[Start of section]

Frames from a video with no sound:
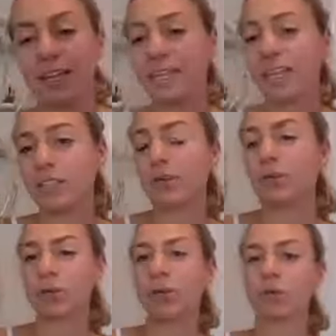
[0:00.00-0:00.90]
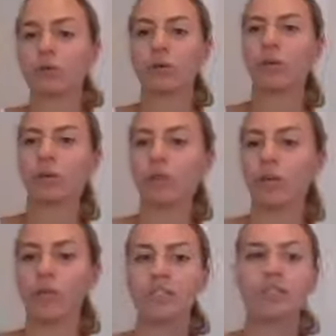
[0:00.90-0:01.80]
contains whole grains. So whole
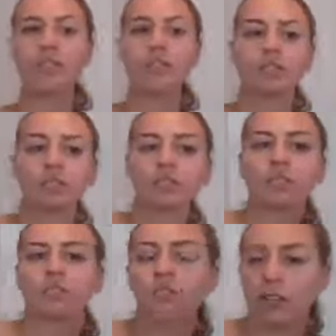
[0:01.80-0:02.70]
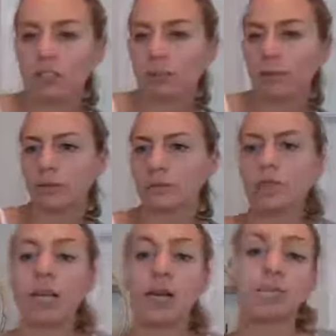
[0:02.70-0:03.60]
grains, fruits,
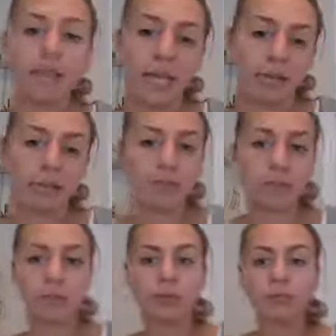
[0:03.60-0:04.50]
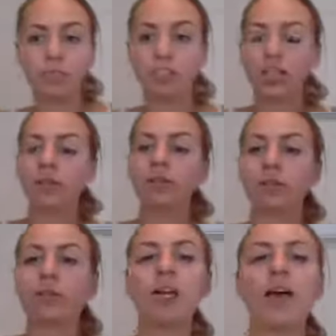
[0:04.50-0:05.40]
vegetables, plant foods in
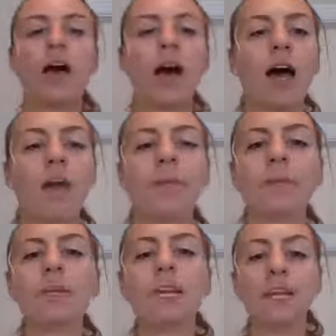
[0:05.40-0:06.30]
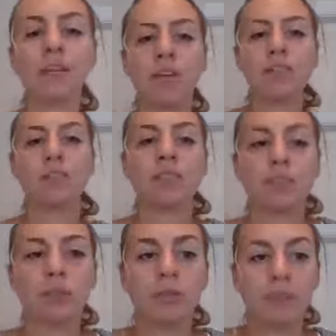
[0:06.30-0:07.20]
general can give us
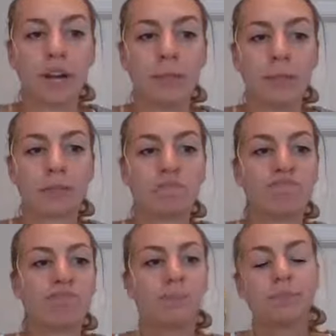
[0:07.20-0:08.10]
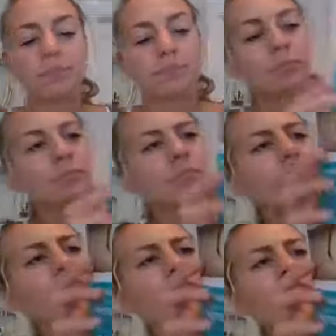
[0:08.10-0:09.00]
some good fiber.
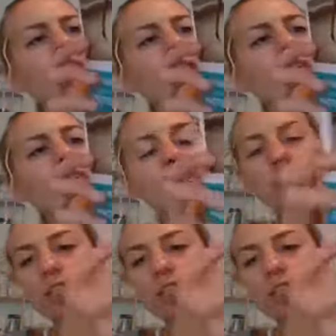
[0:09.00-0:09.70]
And then the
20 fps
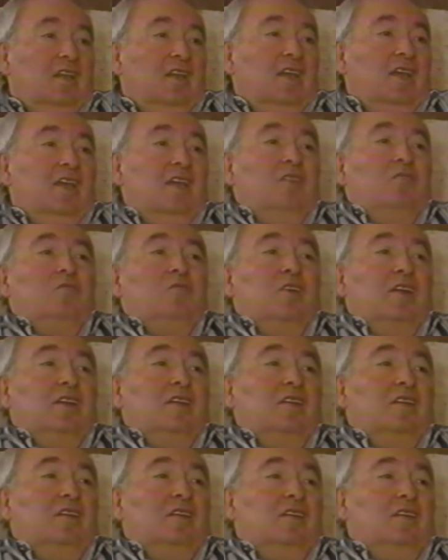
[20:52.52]
And when
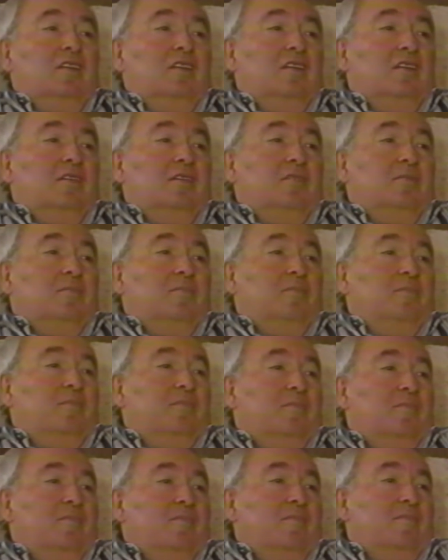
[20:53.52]
they,
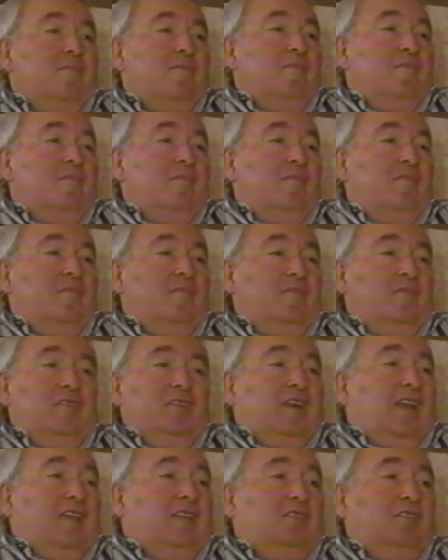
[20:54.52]

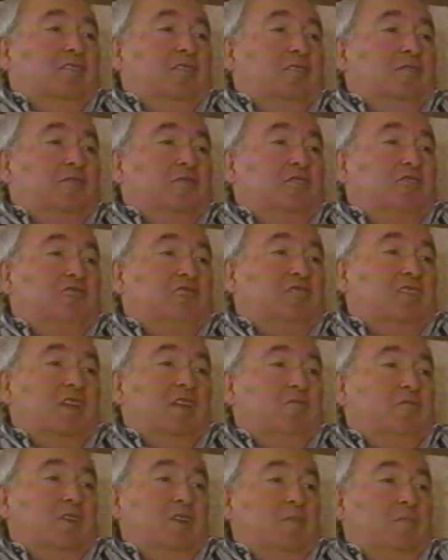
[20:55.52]
right on the first day
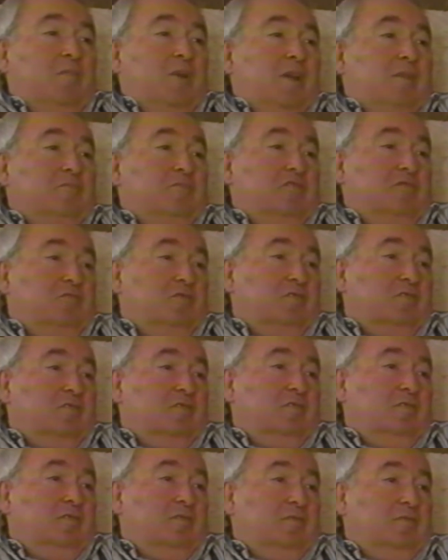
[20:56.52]
when the bombs
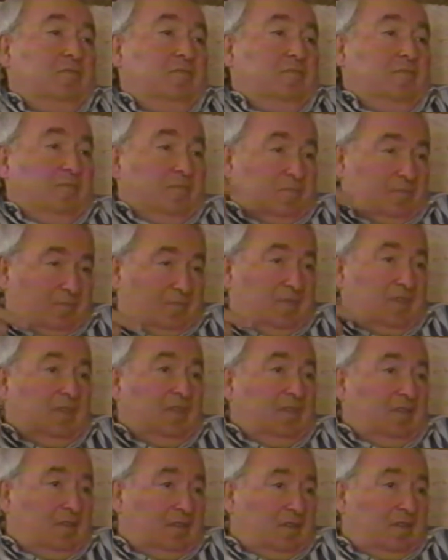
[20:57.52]
were
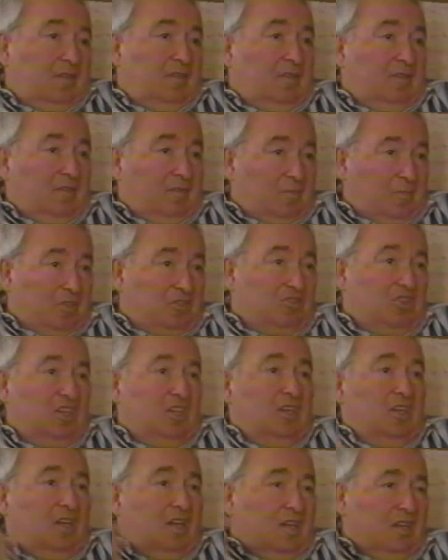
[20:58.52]
and
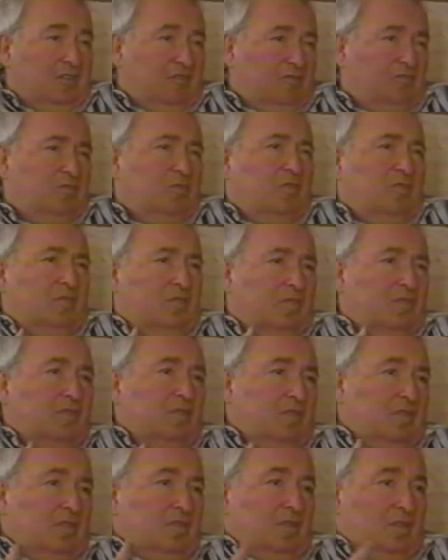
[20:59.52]
machine guns were
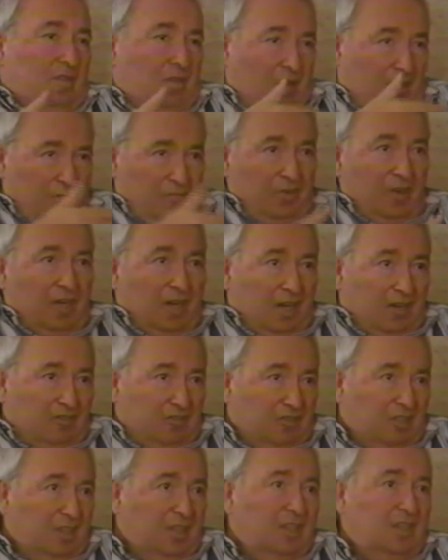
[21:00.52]
over our
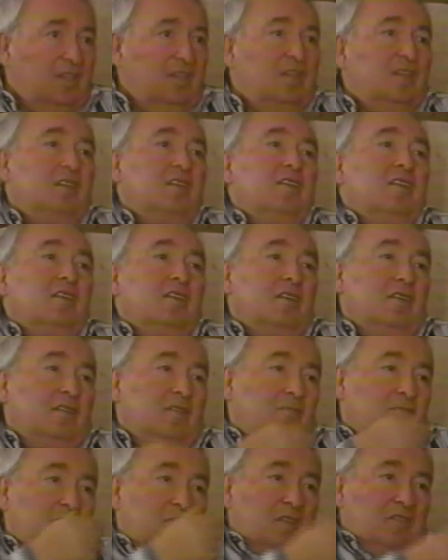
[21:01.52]
city,
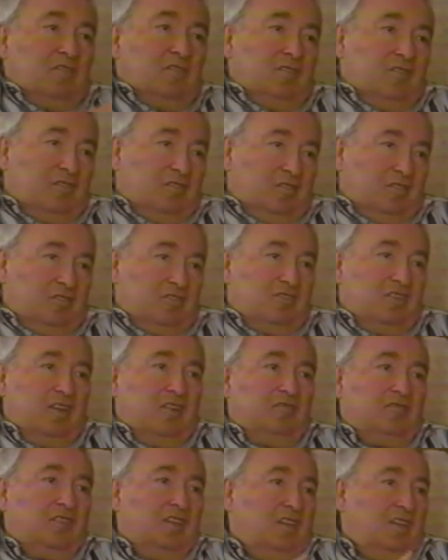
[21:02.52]
Mrs.
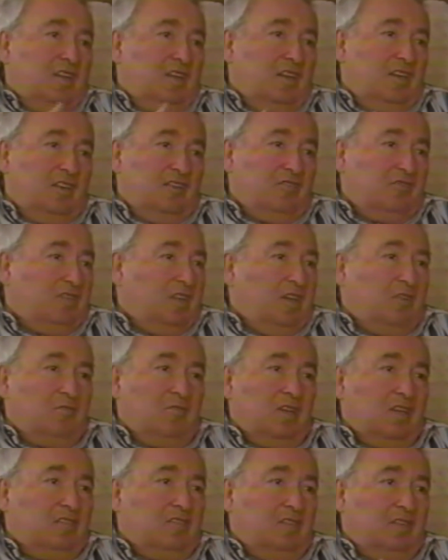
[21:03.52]
Dulchevsky and her son
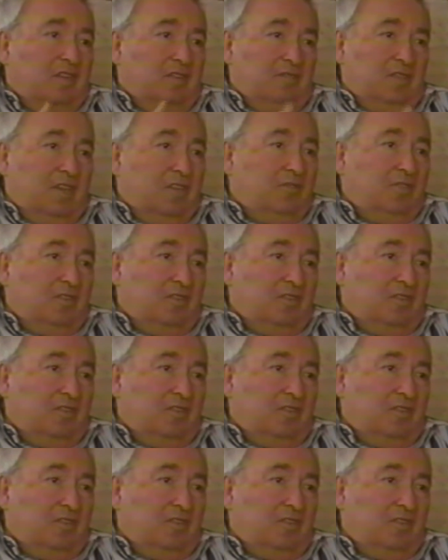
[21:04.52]
Waclaw never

[End of section]

■ **Task to carry out**
Output the lines above verbatim, images excluded.

■ **Your response**
Frames from a video with no sound:
[0:00.00-0:00.90]
[0:00.90-0:01.80]
contains whole grains. So whole
[0:01.80-0:02.70]
[0:02.70-0:03.60]
grains, fruits,
[0:03.60-0:04.50]
[0:04.50-0:05.40]
vegetables, plant foods in
[0:05.40-0:06.30]
[0:06.30-0:07.20]
general can give us
[0:07.20-0:08.10]
[0:08.10-0:09.00]
some good fiber.
[0:09.00-0:09.70]
And then the
20 fps
[20:52.52]
And when
[20:53.52]
they,
[20:54.52]

[20:55.52]
right on the first day
[20:56.52]
when the bombs
[20:57.52]
were
[20:58.52]
and
[20:59.52]
machine guns were
[21:00.52]
over our
[21:01.52]
city,
[21:02.52]
Mrs.
[21:03.52]
Dulchevsky and her son
[21:04.52]
Waclaw never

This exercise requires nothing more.